[Data entries]
+===+
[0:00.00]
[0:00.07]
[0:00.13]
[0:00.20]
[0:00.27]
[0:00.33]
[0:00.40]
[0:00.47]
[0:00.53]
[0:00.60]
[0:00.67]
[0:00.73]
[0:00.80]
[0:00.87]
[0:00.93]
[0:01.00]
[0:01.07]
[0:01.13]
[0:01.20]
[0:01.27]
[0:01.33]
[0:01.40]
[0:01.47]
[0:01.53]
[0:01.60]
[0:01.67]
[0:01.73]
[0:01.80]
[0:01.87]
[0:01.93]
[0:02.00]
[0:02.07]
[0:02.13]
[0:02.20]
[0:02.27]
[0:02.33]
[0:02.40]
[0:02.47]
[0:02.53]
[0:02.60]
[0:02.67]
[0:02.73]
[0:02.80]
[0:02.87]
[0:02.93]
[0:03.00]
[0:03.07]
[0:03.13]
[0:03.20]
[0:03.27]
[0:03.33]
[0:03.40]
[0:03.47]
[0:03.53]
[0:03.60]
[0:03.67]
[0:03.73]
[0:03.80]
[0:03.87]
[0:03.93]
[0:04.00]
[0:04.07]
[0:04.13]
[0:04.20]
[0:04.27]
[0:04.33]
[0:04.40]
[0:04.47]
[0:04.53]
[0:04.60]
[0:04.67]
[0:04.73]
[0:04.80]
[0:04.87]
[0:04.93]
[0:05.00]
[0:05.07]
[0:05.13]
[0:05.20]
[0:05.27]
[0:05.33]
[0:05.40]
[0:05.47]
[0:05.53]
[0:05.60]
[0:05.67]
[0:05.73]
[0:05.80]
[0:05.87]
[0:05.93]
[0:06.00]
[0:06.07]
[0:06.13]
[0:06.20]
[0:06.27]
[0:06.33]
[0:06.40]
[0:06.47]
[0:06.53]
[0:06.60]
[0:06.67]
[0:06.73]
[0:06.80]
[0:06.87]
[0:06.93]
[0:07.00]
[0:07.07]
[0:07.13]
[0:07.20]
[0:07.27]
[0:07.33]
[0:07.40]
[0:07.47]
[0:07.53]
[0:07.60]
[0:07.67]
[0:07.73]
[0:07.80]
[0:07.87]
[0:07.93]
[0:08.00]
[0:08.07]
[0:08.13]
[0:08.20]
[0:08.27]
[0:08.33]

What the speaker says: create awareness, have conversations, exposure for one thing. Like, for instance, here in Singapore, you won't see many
+===+
Can you restate every record above word for word?

## [ANSWER]
[0:00.00]
[0:00.07]
[0:00.13]
[0:00.20]
[0:00.27]
[0:00.33]
[0:00.40]
[0:00.47]
[0:00.53]
[0:00.60]
[0:00.67]
[0:00.73]
[0:00.80]
[0:00.87]
[0:00.93]
[0:01.00]
[0:01.07]
[0:01.13]
[0:01.20]
[0:01.27]
[0:01.33]
[0:01.40]
[0:01.47]
[0:01.53]
[0:01.60]
[0:01.67]
[0:01.73]
[0:01.80]
[0:01.87]
[0:01.93]
[0:02.00]
[0:02.07]
[0:02.13]
[0:02.20]
[0:02.27]
[0:02.33]
[0:02.40]
[0:02.47]
[0:02.53]
[0:02.60]
[0:02.67]
[0:02.73]
[0:02.80]
[0:02.87]
[0:02.93]
[0:03.00]
[0:03.07]
[0:03.13]
[0:03.20]
[0:03.27]
[0:03.33]
[0:03.40]
[0:03.47]
[0:03.53]
[0:03.60]
[0:03.67]
[0:03.73]
[0:03.80]
[0:03.87]
[0:03.93]
[0:04.00]
[0:04.07]
[0:04.13]
[0:04.20]
[0:04.27]
[0:04.33]
[0:04.40]
[0:04.47]
[0:04.53]
[0:04.60]
[0:04.67]
[0:04.73]
[0:04.80]
[0:04.87]
[0:04.93]
[0:05.00]
[0:05.07]
[0:05.13]
[0:05.20]
[0:05.27]
[0:05.33]
[0:05.40]
[0:05.47]
[0:05.53]
[0:05.60]
[0:05.67]
[0:05.73]
[0:05.80]
[0:05.87]
[0:05.93]
[0:06.00]
[0:06.07]
[0:06.13]
[0:06.20]
[0:06.27]
[0:06.33]
[0:06.40]
[0:06.47]
[0:06.53]
[0:06.60]
[0:06.67]
[0:06.73]
[0:06.80]
[0:06.87]
[0:06.93]
[0:07.00]
[0:07.07]
[0:07.13]
[0:07.20]
[0:07.27]
[0:07.33]
[0:07.40]
[0:07.47]
[0:07.53]
[0:07.60]
[0:07.67]
[0:07.73]
[0:07.80]
[0:07.87]
[0:07.93]
[0:08.00]
[0:08.07]
[0:08.13]
[0:08.20]
[0:08.27]
[0:08.33]

What the speaker says: create awareness, have conversations, exposure for one thing. Like, for instance, here in Singapore, you won't see many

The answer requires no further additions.